(INFORMATION SHOWN Opens)
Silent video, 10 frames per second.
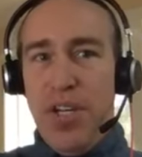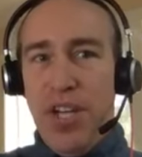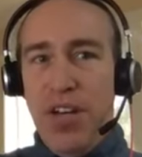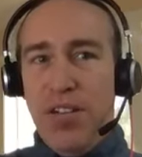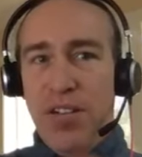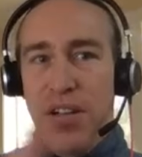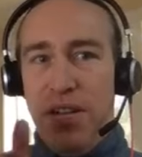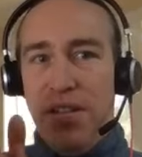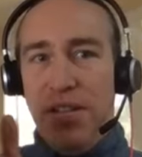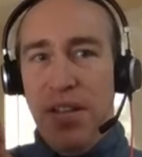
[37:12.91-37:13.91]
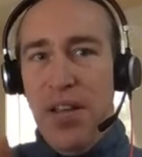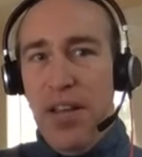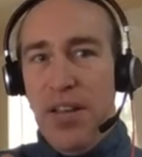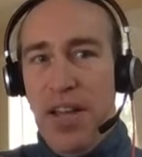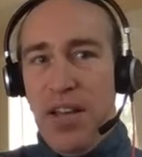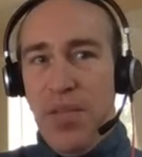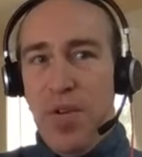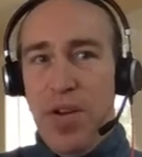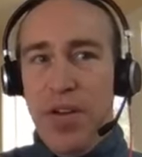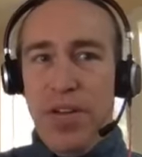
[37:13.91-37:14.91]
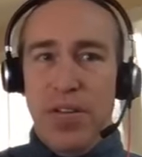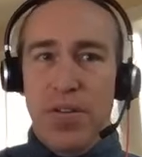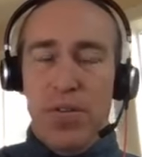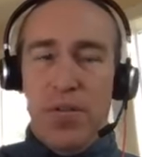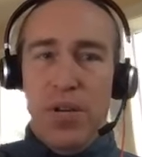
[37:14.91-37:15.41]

changelogs, tag them all? Do you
(INFORMATION SHOWN Closes)
■ REQUIRED ACTION
The entries above need to be transcribed word for word, and the pictures stay out.

■ ANSWER BOX
Silent video, 10 frames per second.
[37:12.91-37:13.91]
[37:13.91-37:14.91]
[37:14.91-37:15.41]

changelogs, tag them all? Do you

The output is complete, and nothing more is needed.